*** Data in this exercise ***

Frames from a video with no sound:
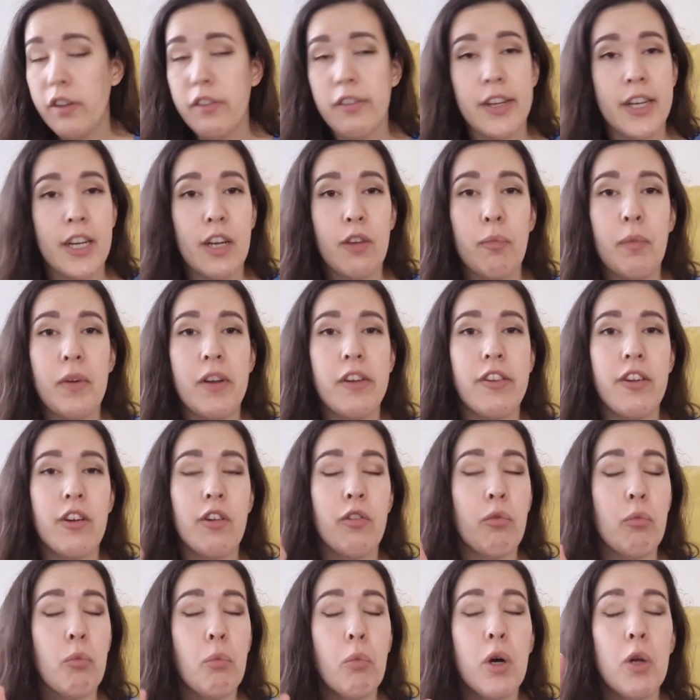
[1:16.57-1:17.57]
to give
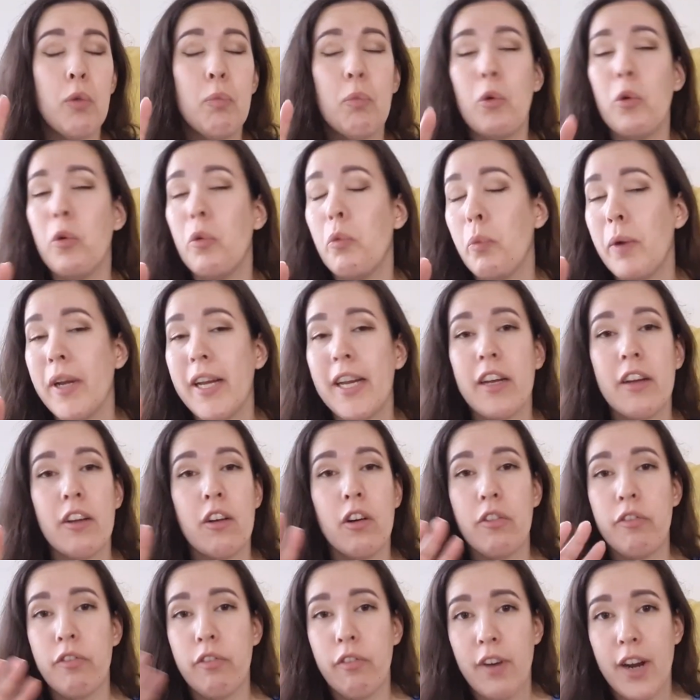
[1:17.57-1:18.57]
myself one more week
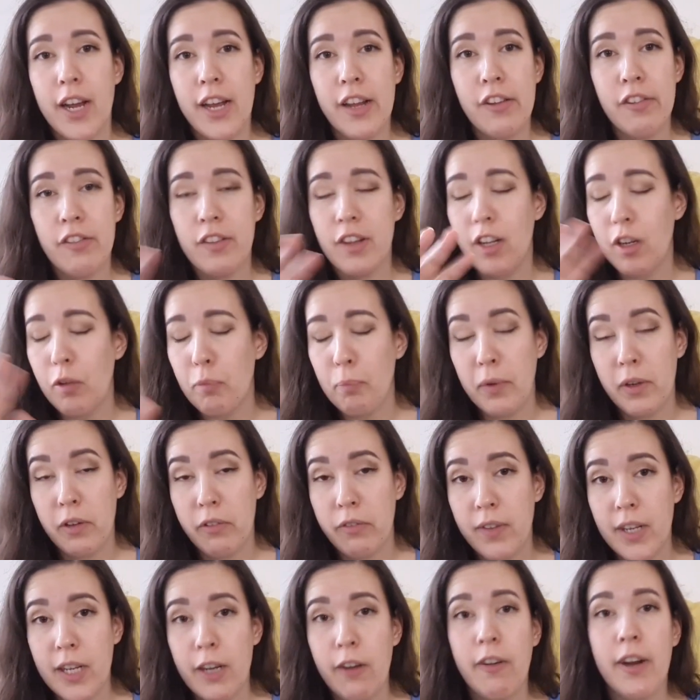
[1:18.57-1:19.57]
of rest and a bit of
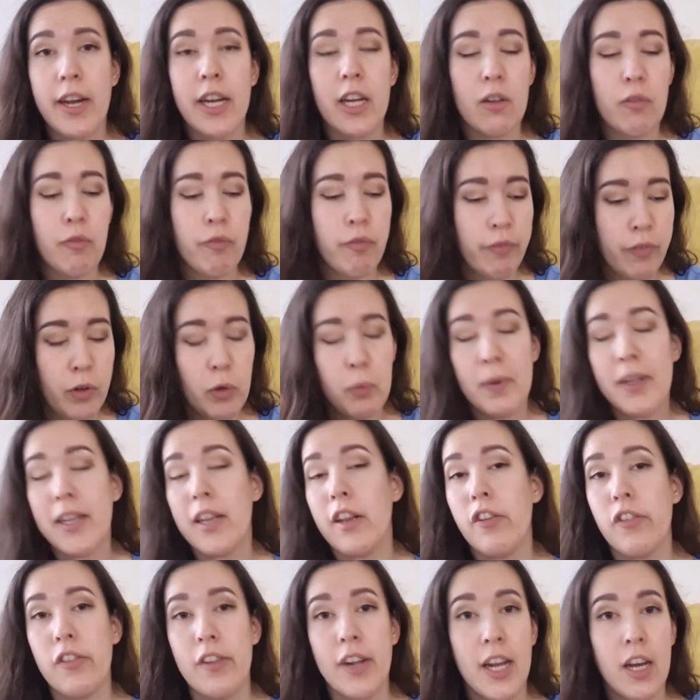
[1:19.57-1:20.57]
leeway, I'm filming
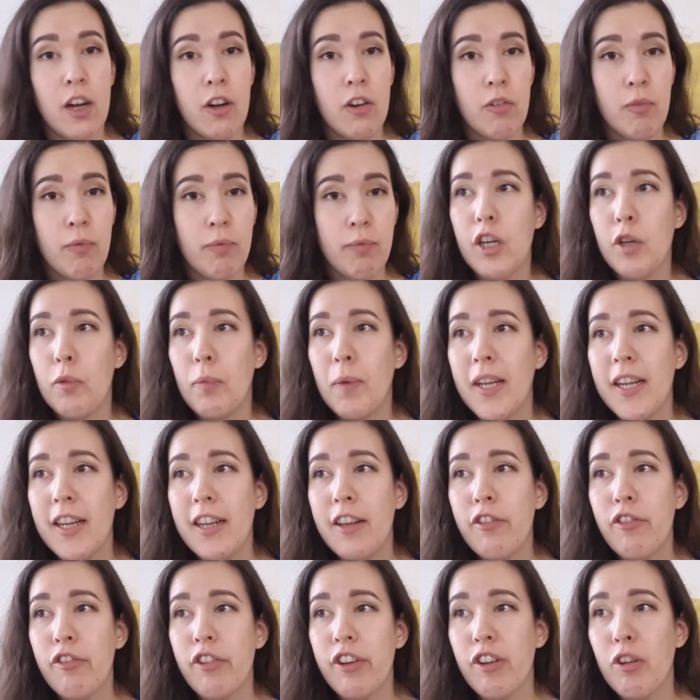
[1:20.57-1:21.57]
this now. I mean,
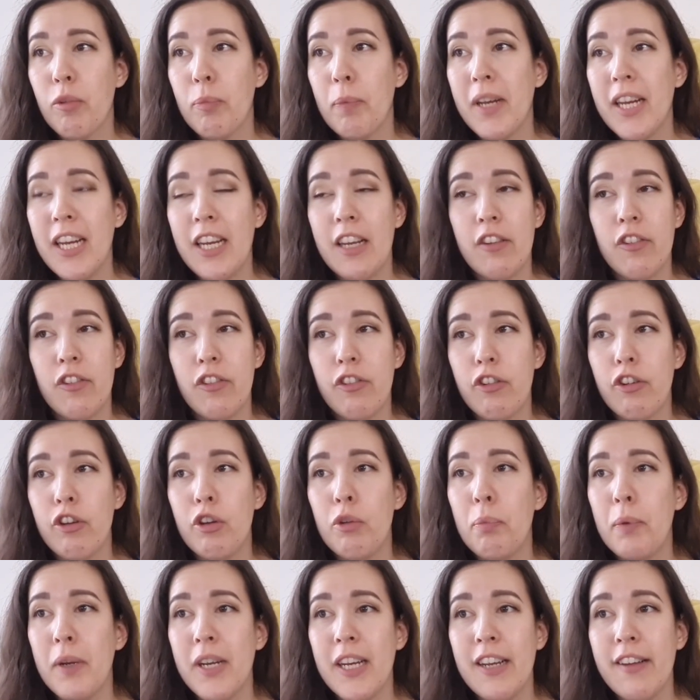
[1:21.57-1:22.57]
this recipe is
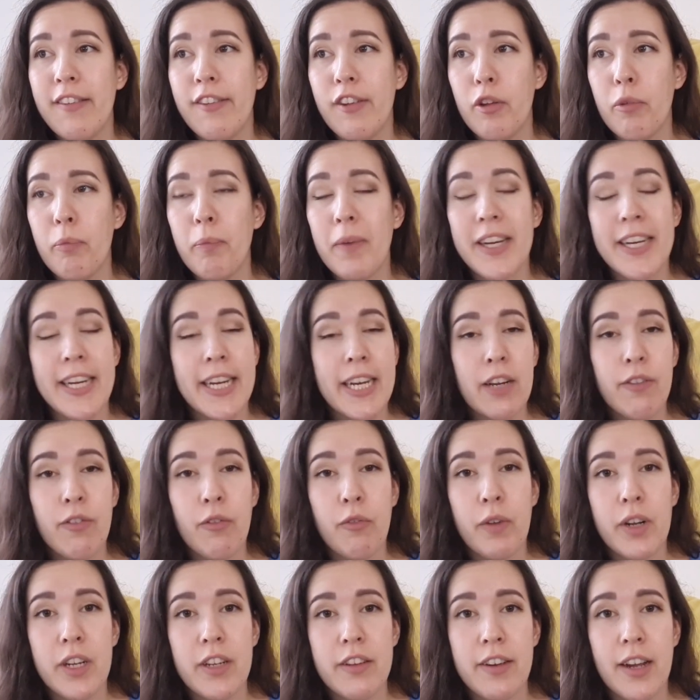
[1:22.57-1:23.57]
super easy to make even
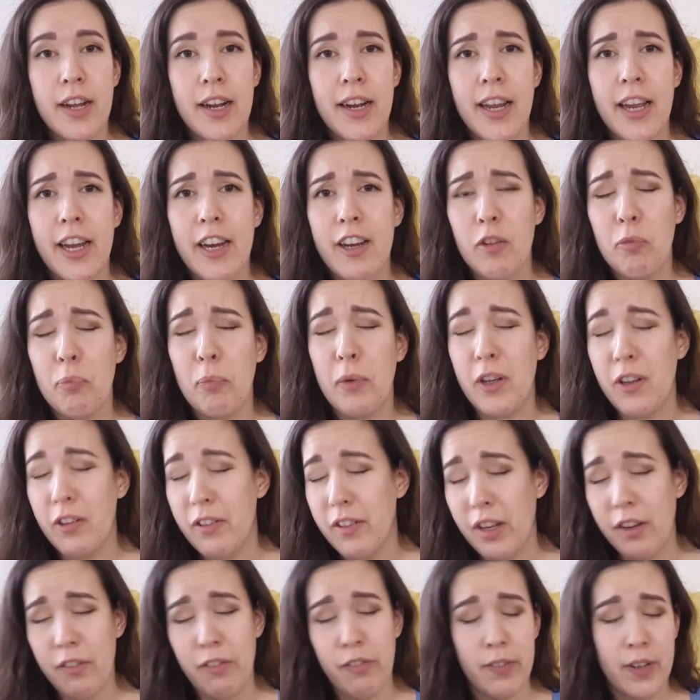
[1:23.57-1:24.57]
when jet lagged, but
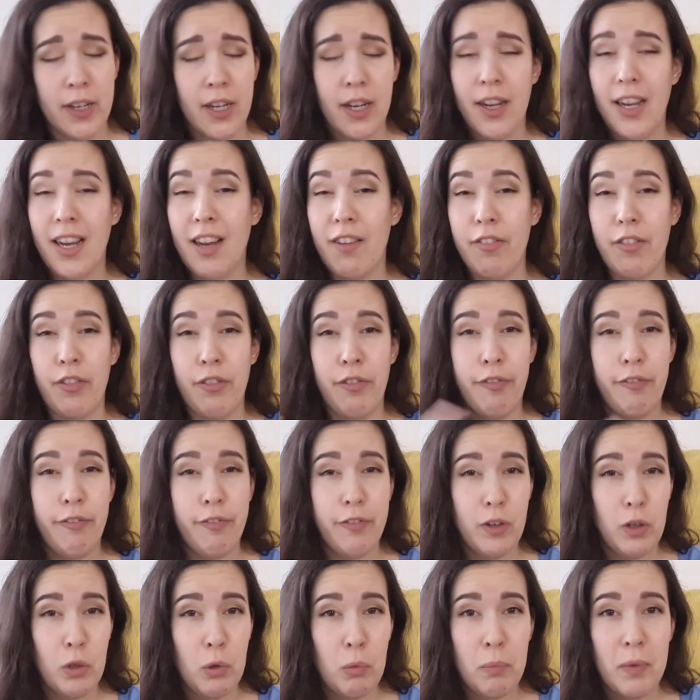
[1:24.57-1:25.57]
don't forget I have to
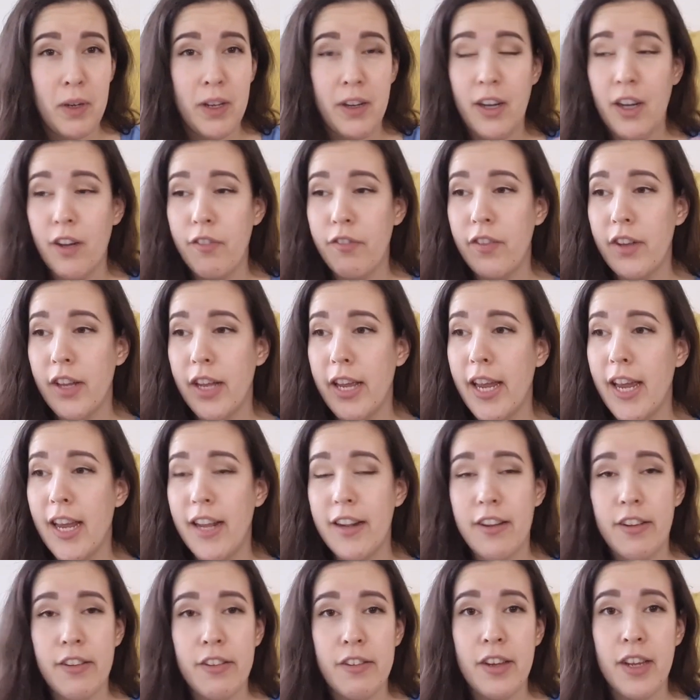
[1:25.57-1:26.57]
film it, I have to
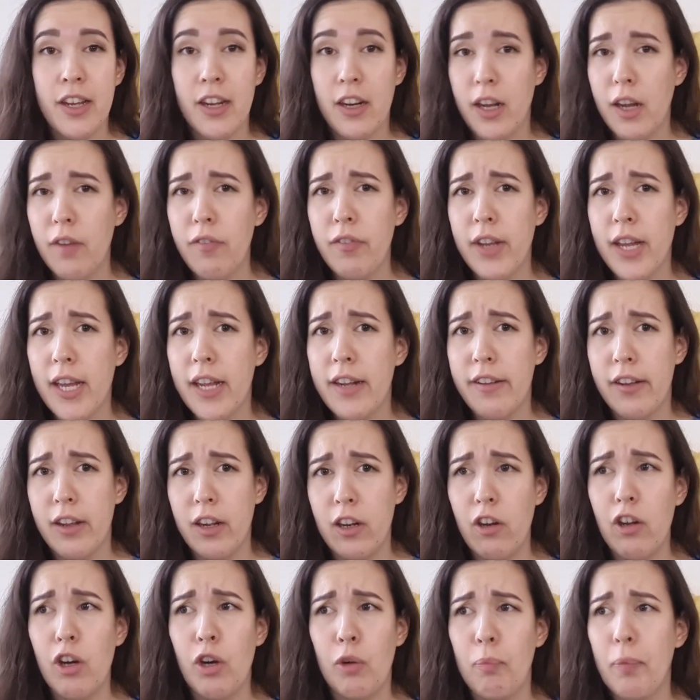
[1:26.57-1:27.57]
edit it, and I have to edit a
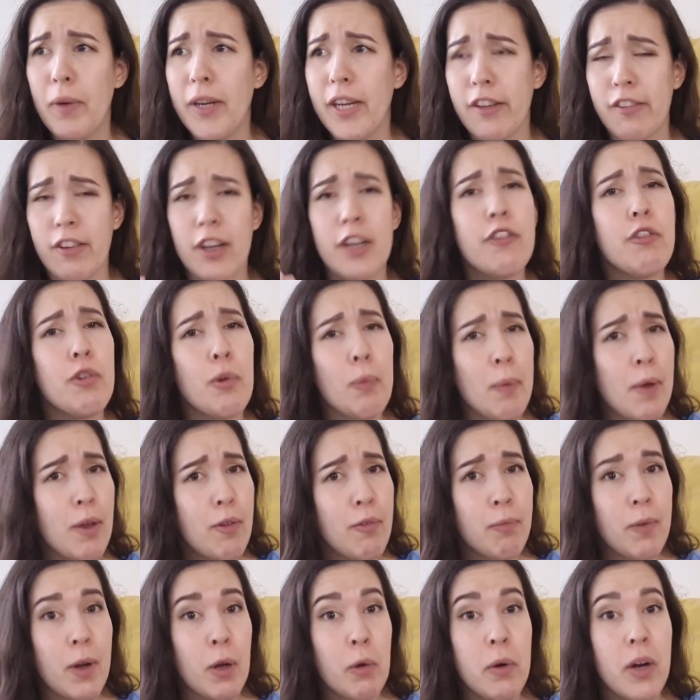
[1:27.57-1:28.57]
lot because I trip over
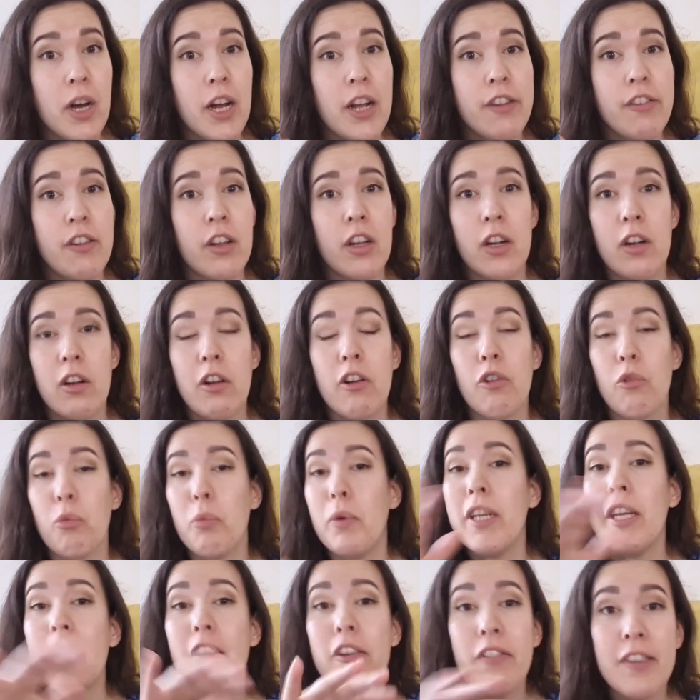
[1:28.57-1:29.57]
my words a lot.
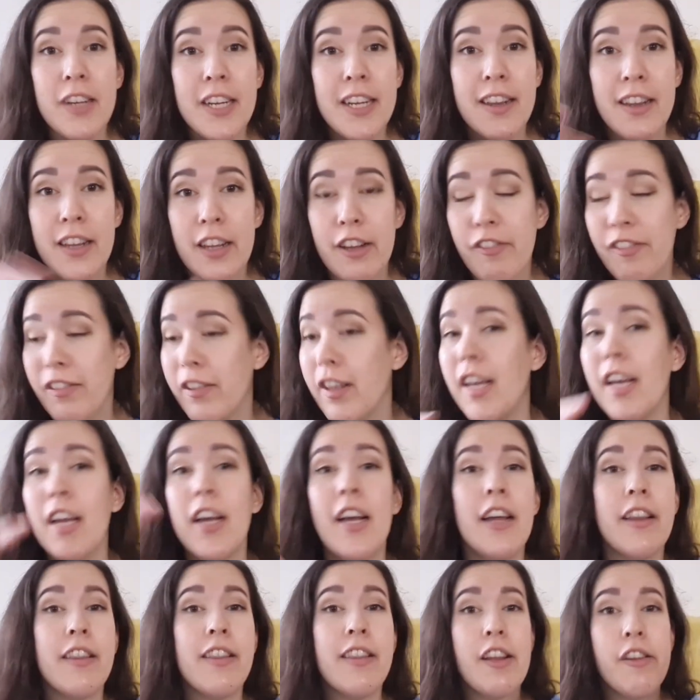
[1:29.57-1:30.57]
When you see
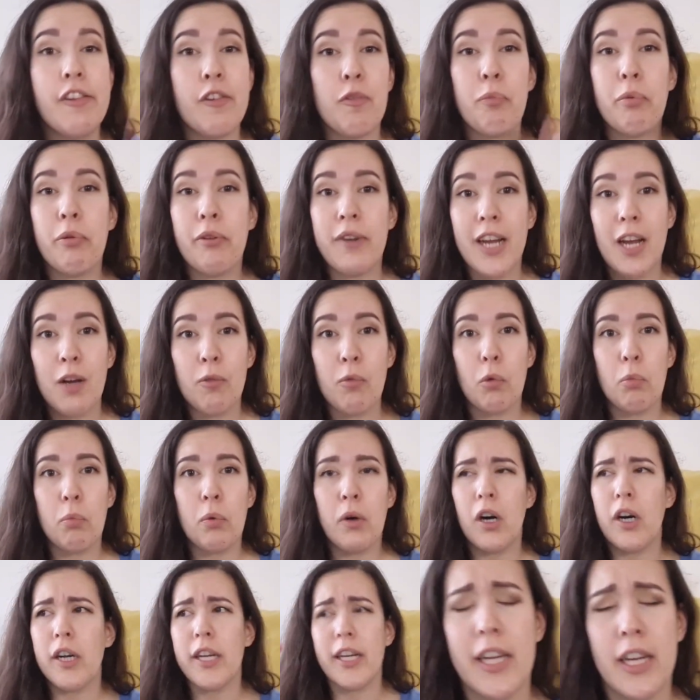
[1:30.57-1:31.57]
this preamble
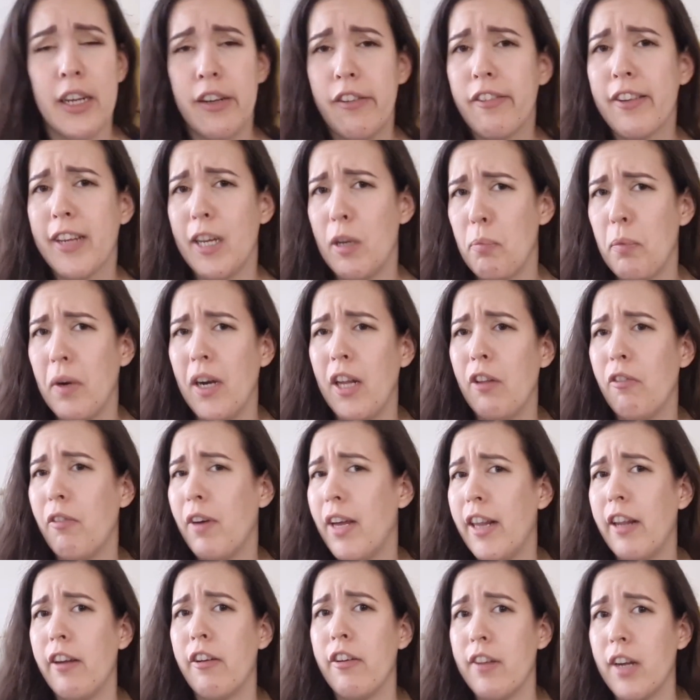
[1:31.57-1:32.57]
part, you can skip by the way, there are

*** End of Data in this exercise ***

Strip out the pictures and quote the remaining data word for word.

Frames from a video with no sound:
[1:16.57-1:17.57]
to give
[1:17.57-1:18.57]
myself one more week
[1:18.57-1:19.57]
of rest and a bit of
[1:19.57-1:20.57]
leeway, I'm filming
[1:20.57-1:21.57]
this now. I mean,
[1:21.57-1:22.57]
this recipe is
[1:22.57-1:23.57]
super easy to make even
[1:23.57-1:24.57]
when jet lagged, but
[1:24.57-1:25.57]
don't forget I have to
[1:25.57-1:26.57]
film it, I have to
[1:26.57-1:27.57]
edit it, and I have to edit a
[1:27.57-1:28.57]
lot because I trip over
[1:28.57-1:29.57]
my words a lot.
[1:29.57-1:30.57]
When you see
[1:30.57-1:31.57]
this preamble
[1:31.57-1:32.57]
part, you can skip by the way, there are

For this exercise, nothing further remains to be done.